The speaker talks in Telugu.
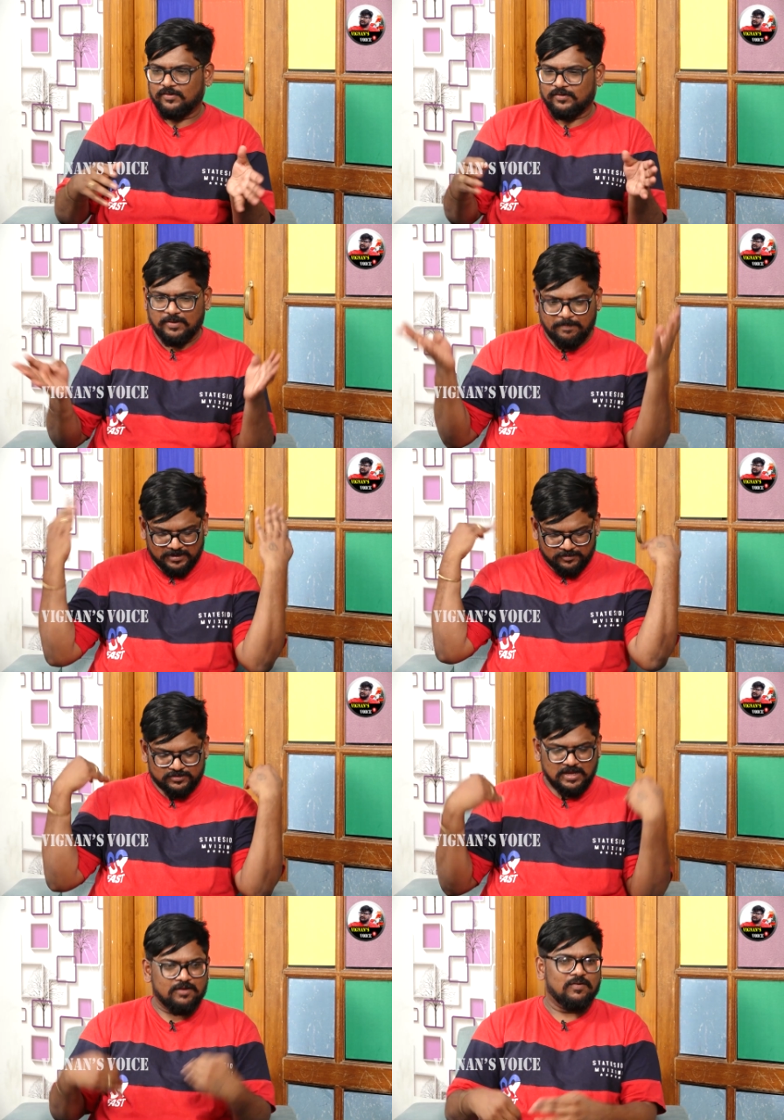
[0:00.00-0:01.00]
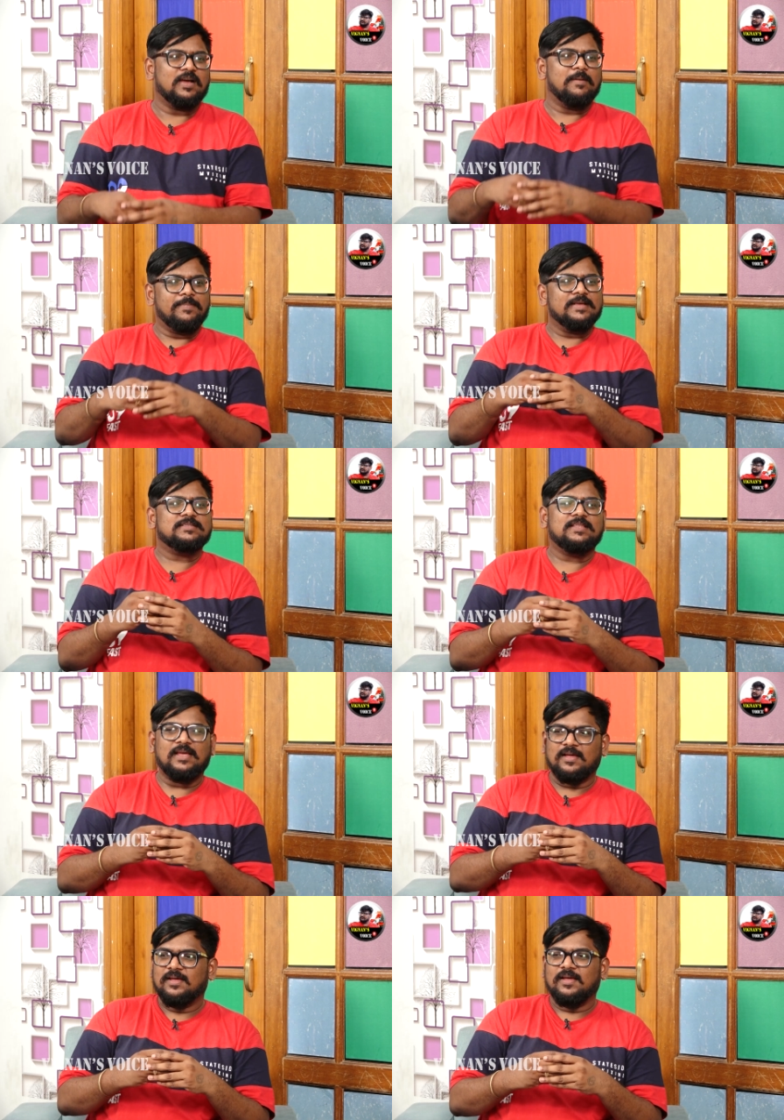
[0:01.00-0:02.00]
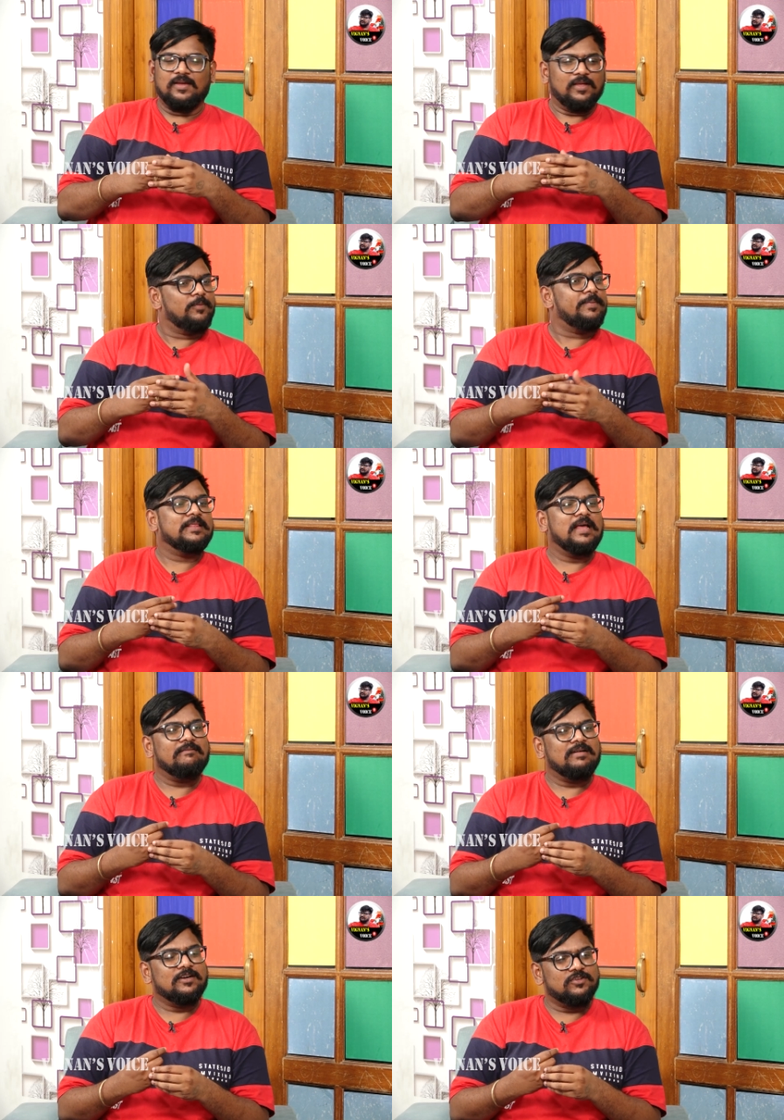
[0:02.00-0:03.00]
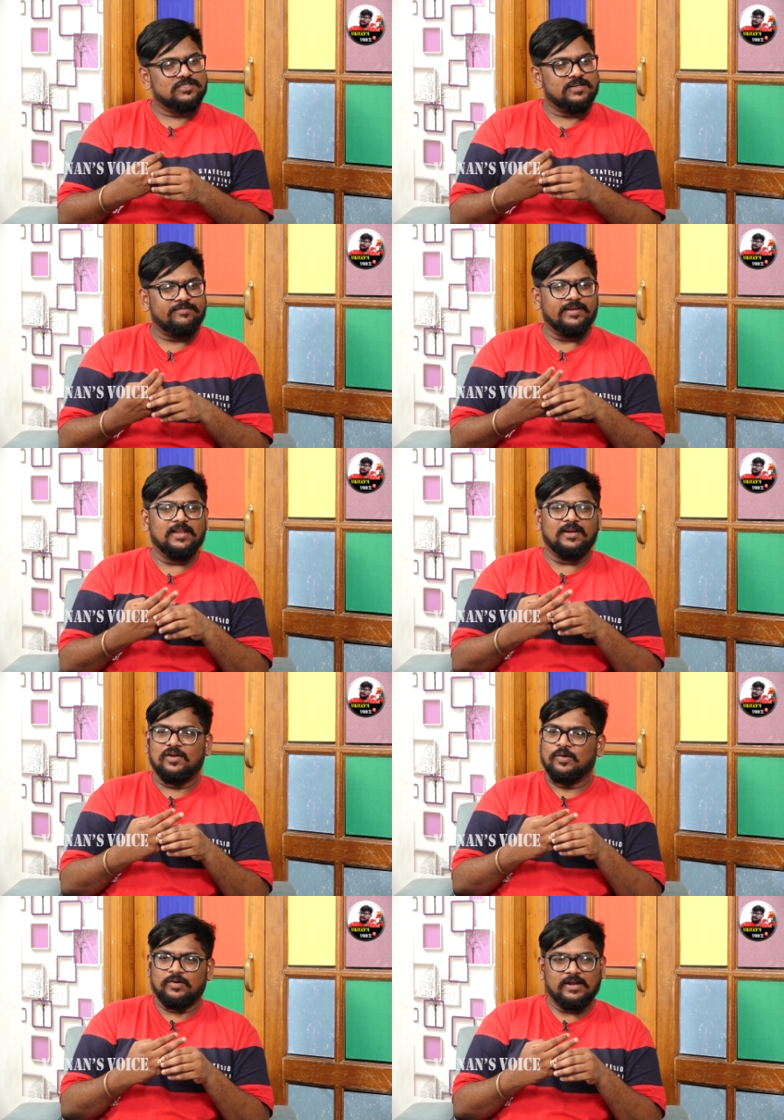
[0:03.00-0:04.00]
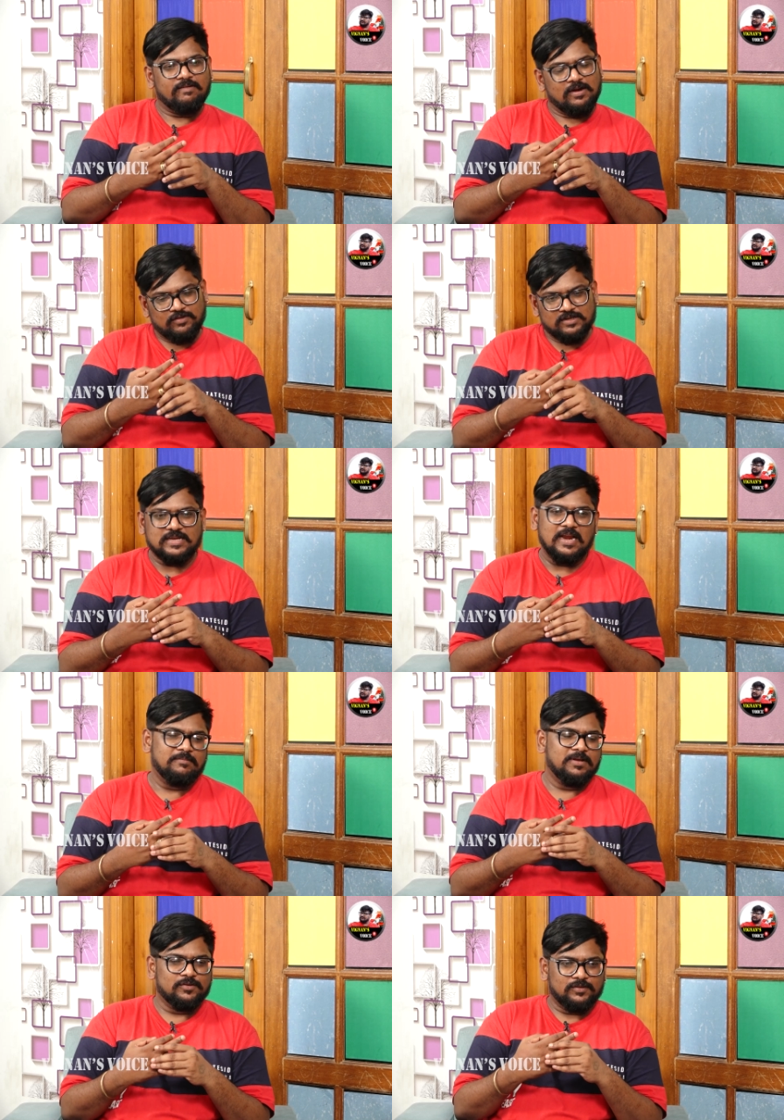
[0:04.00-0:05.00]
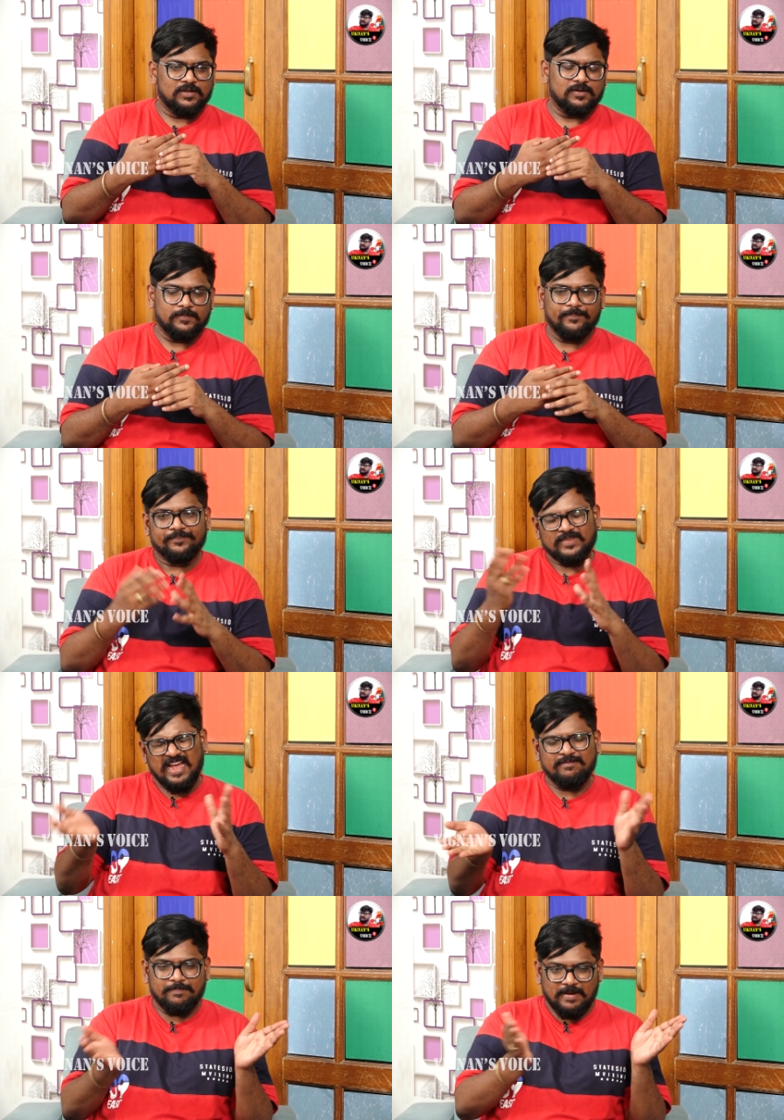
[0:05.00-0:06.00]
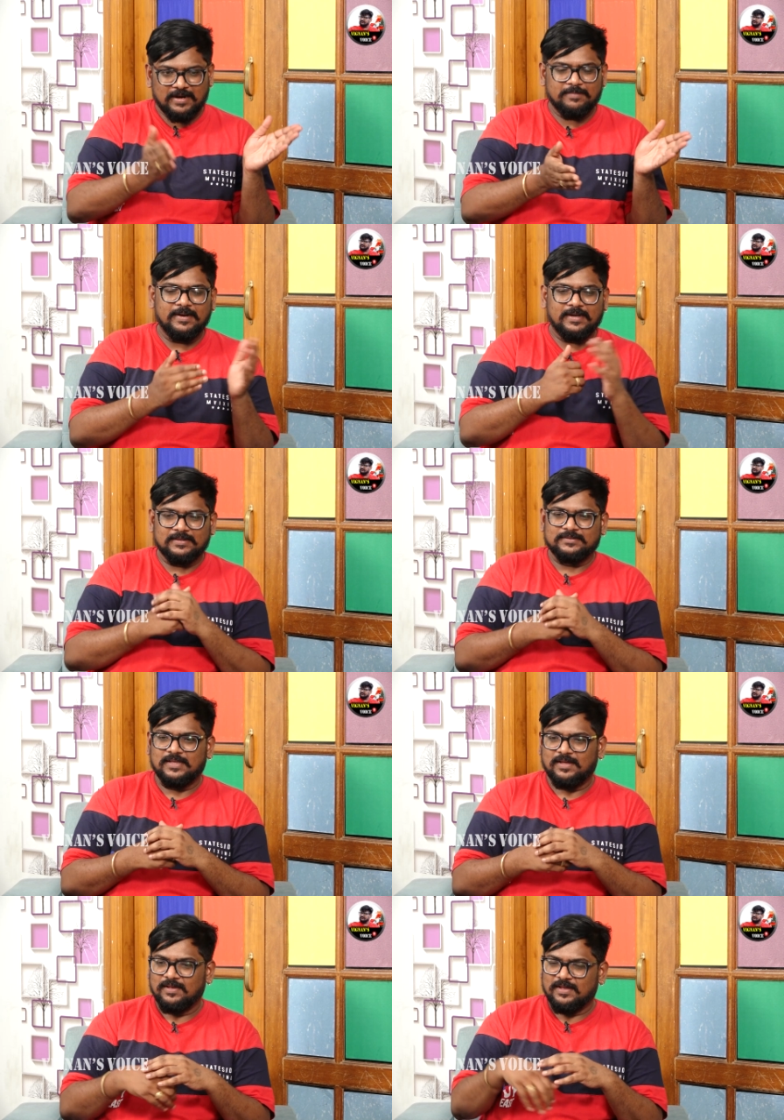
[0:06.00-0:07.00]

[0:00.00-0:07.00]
ఒక పట్టు శాలువా కప్పేస్తే ఏదో పెద్ద అవార్డు వచ్చిన ఫీలింగ్లో ఉండే వాళ్ళు కూడా చాలామంది ఉంటారు అవి పక్కన పెట్టేస్తే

-- -- --

Problem | Reproduce every entry exactly; images stay out.

Finished exercise |
The speaker talks in Telugu.
[0:00.00-0:01.00]
[0:01.00-0:02.00]
[0:02.00-0:03.00]
[0:03.00-0:04.00]
[0:04.00-0:05.00]
[0:05.00-0:06.00]
[0:06.00-0:07.00]

[0:00.00-0:07.00]
ఒక పట్టు శాలువా కప్పేస్తే ఏదో పెద్ద అవార్డు వచ్చిన ఫీలింగ్లో ఉండే వాళ్ళు కూడా చాలామంది ఉంటారు అవి పక్కన పెట్టేస్తే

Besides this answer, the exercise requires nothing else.